Copy out all the lines of the data precisely, omitting any pictures.

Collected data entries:
——————

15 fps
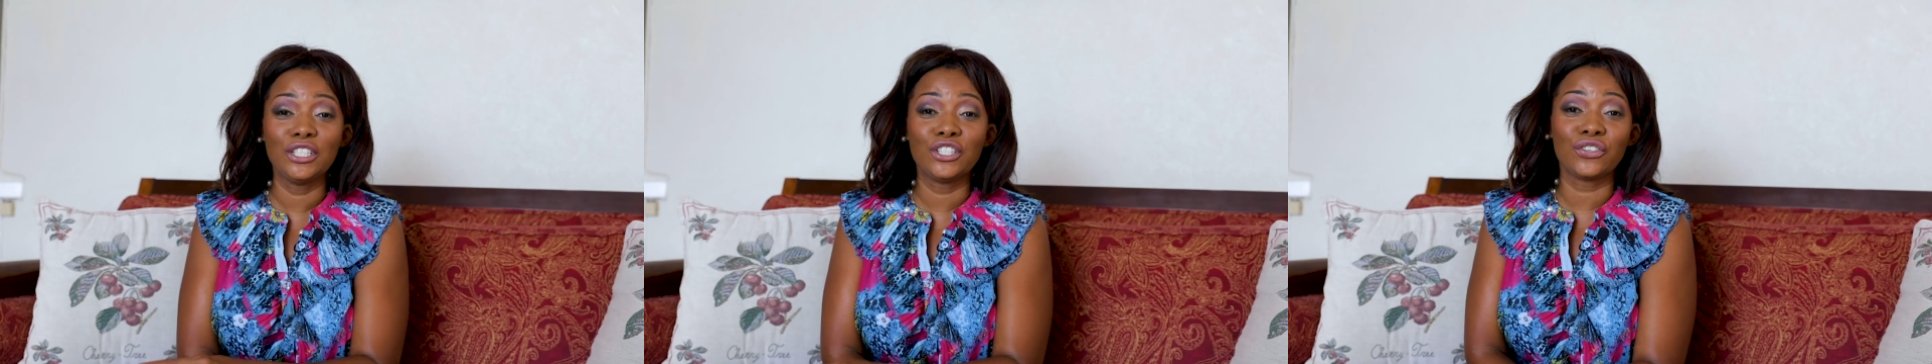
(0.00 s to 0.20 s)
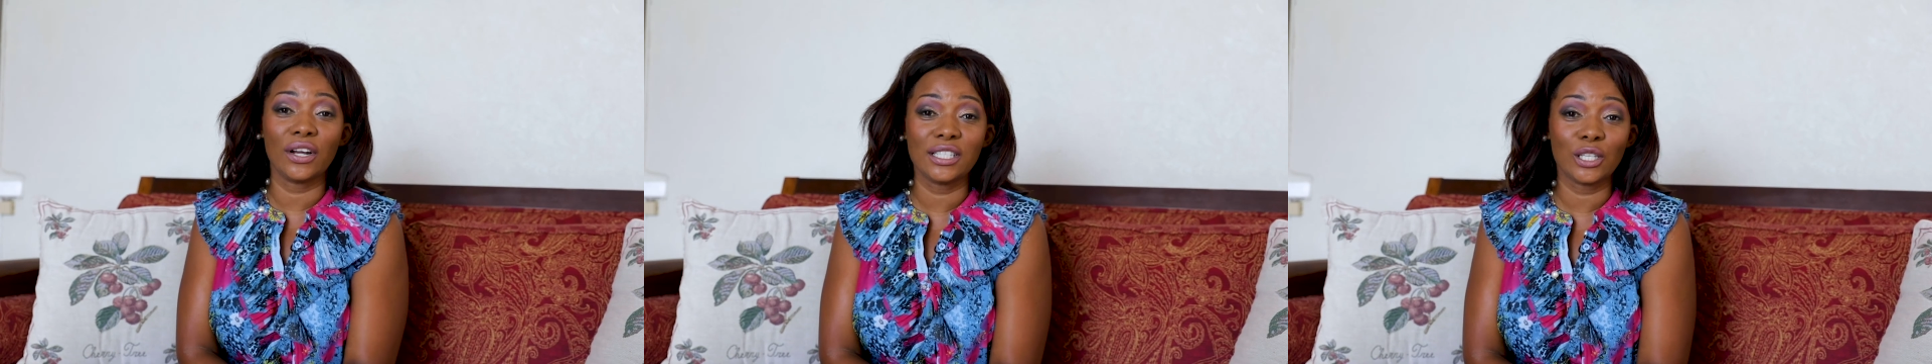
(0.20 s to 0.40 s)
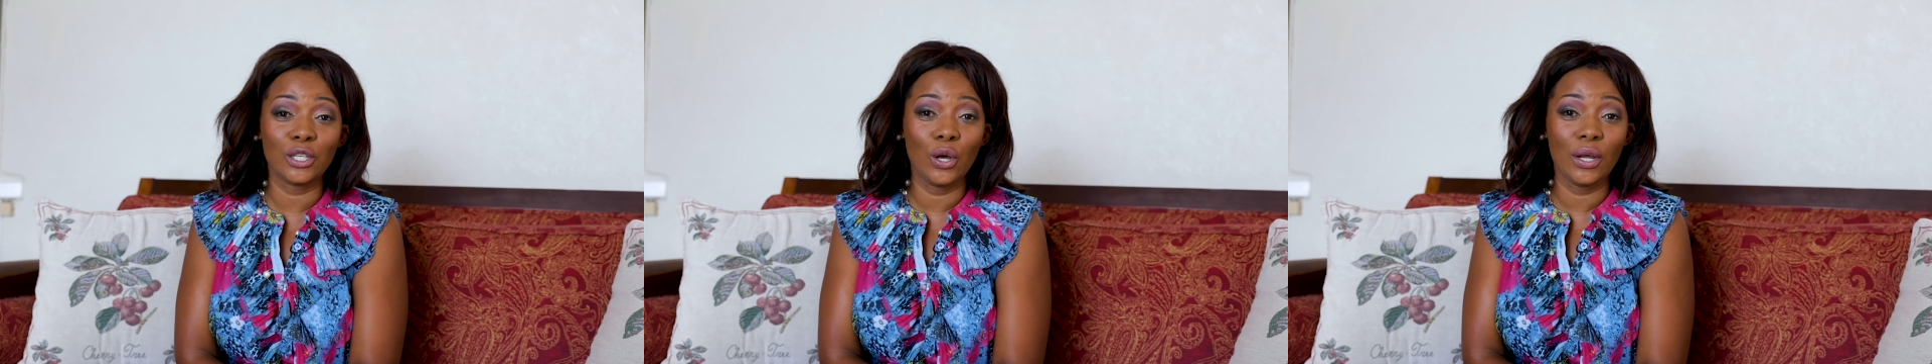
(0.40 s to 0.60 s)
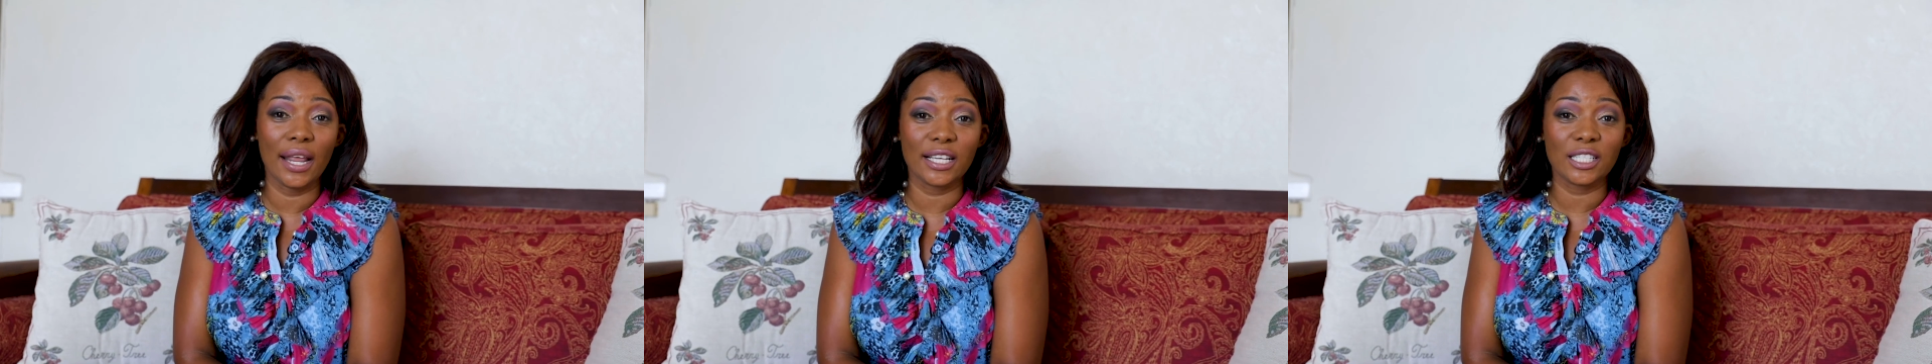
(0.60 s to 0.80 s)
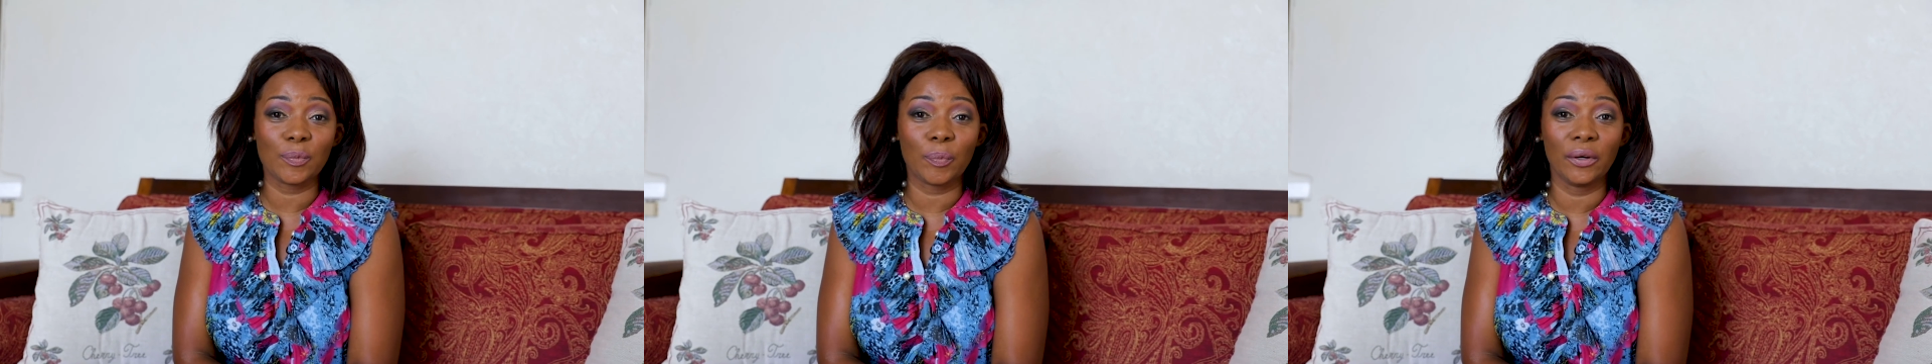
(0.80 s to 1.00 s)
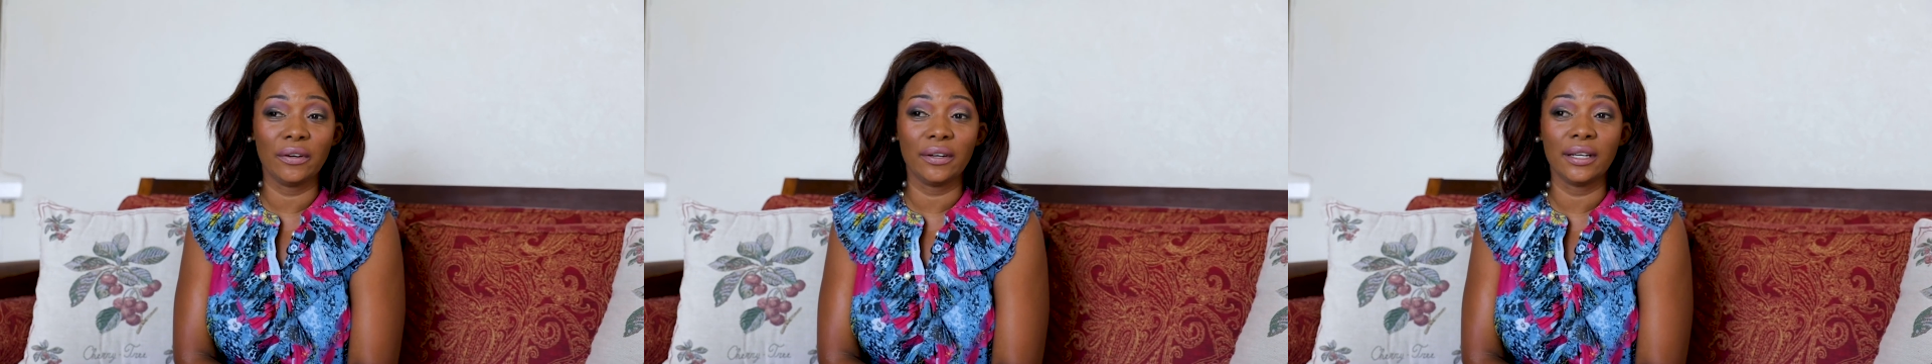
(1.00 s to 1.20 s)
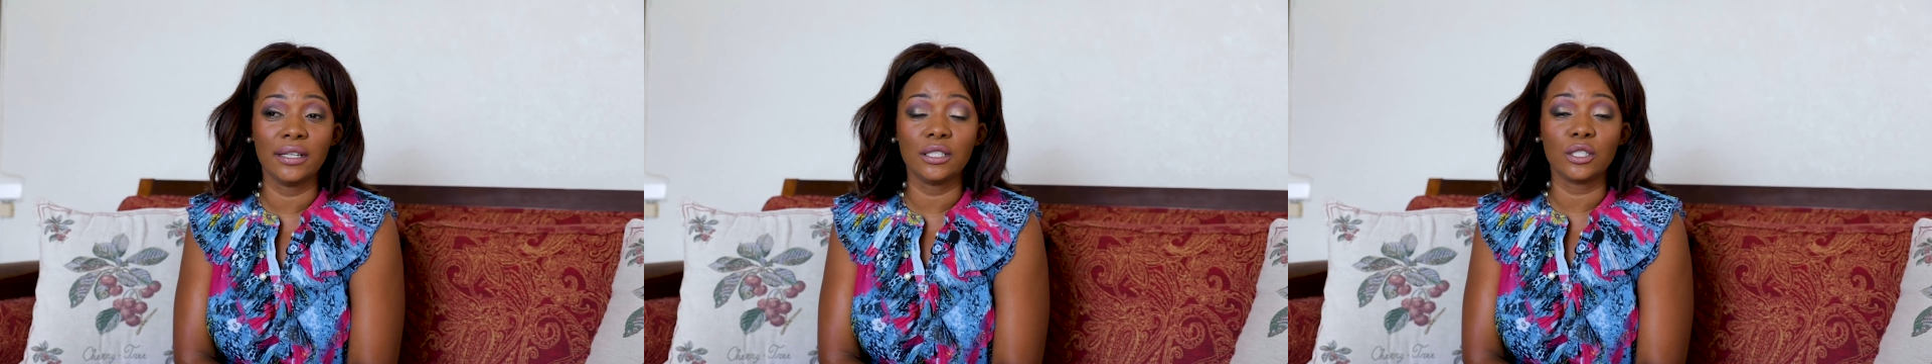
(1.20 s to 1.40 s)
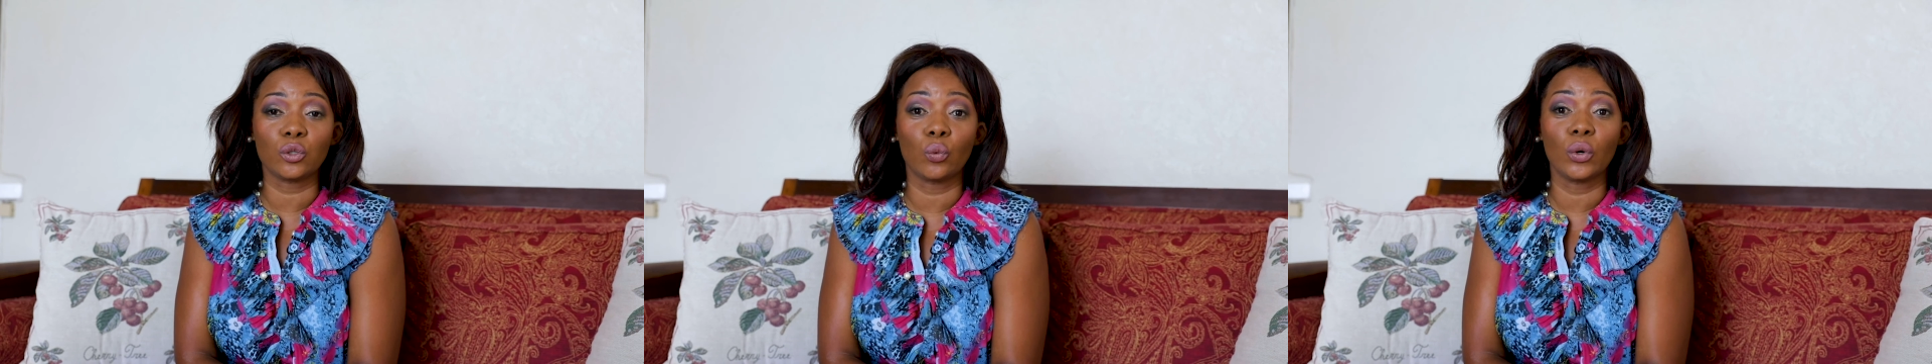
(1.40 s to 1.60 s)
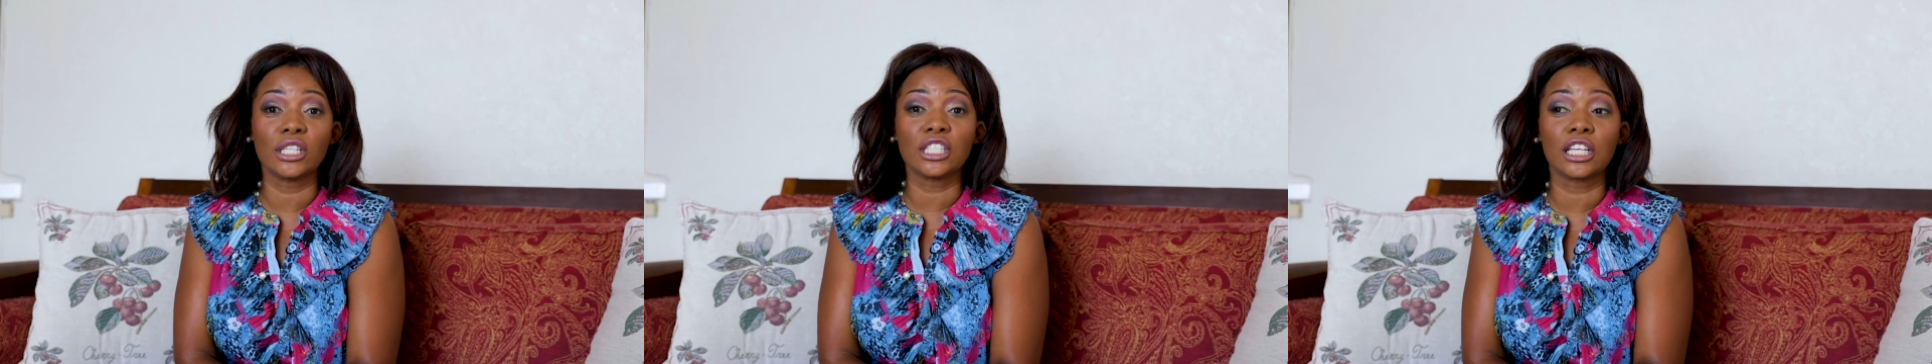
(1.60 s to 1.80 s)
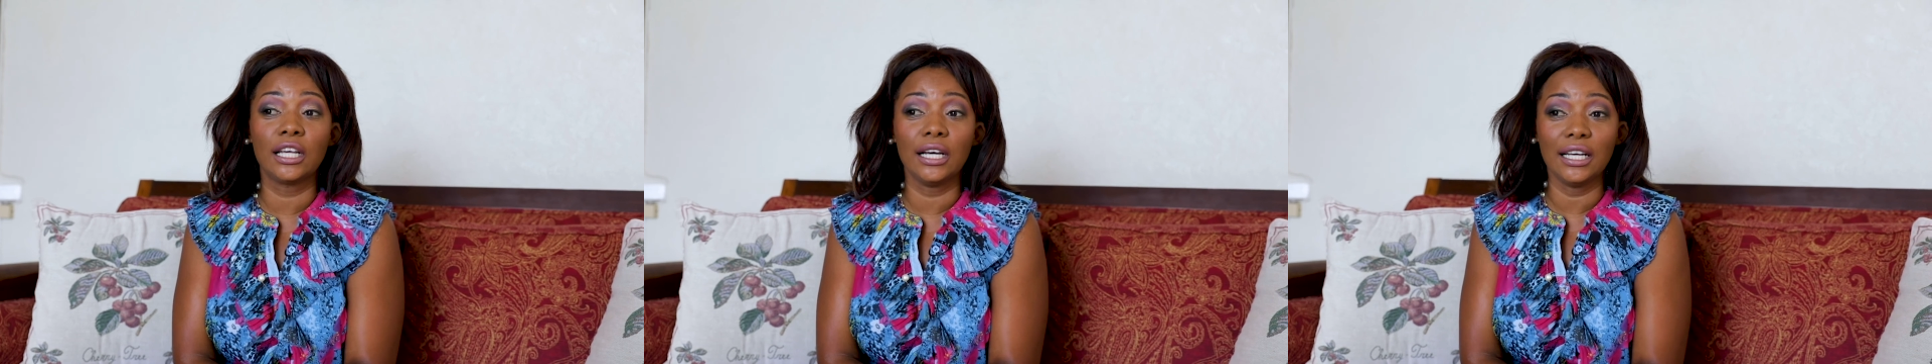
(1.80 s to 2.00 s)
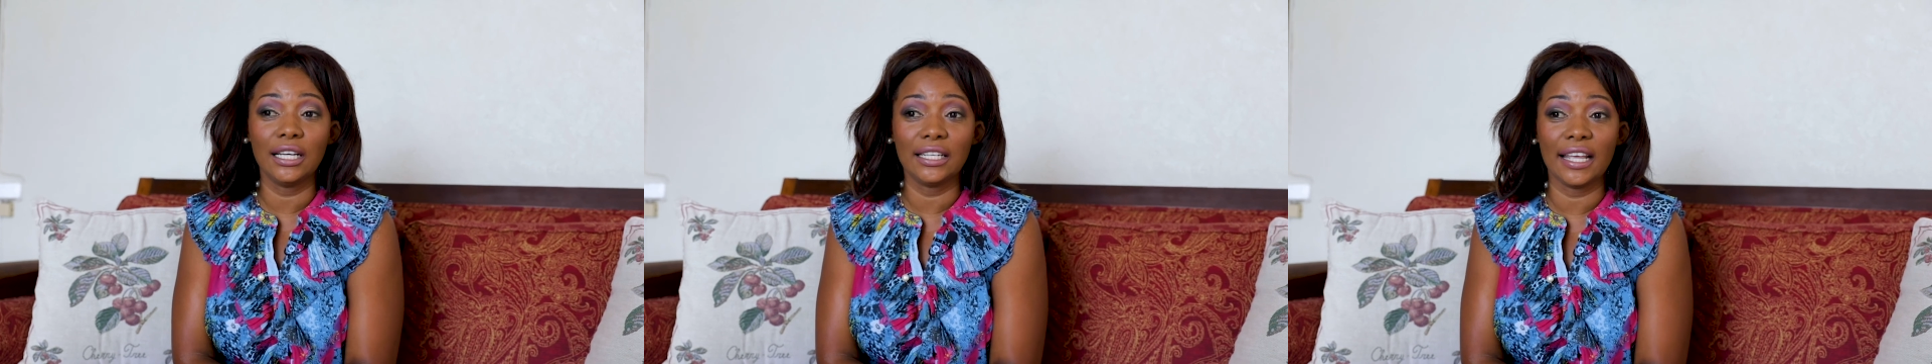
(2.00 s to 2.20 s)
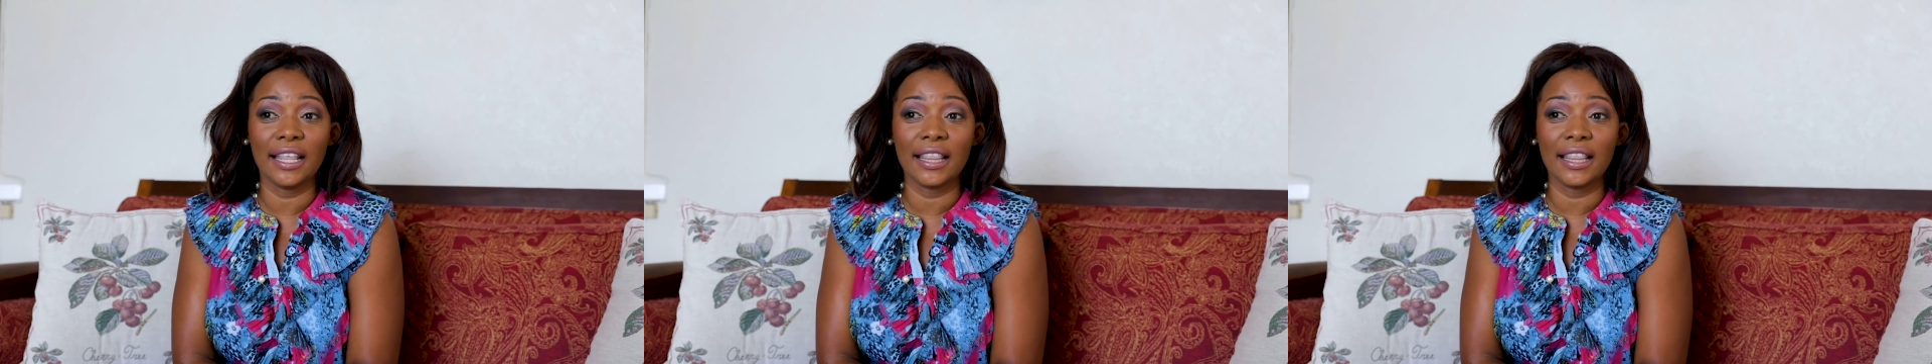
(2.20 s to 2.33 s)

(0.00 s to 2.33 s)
The trust loan experience was good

——————

**SOLUTION TO THIS EXERCISE:**
15 fps
(0.00 s to 0.20 s)
(0.20 s to 0.40 s)
(0.40 s to 0.60 s)
(0.60 s to 0.80 s)
(0.80 s to 1.00 s)
(1.00 s to 1.20 s)
(1.20 s to 1.40 s)
(1.40 s to 1.60 s)
(1.60 s to 1.80 s)
(1.80 s to 2.00 s)
(2.00 s to 2.20 s)
(2.20 s to 2.33 s)

(0.00 s to 2.33 s)
The trust loan experience was good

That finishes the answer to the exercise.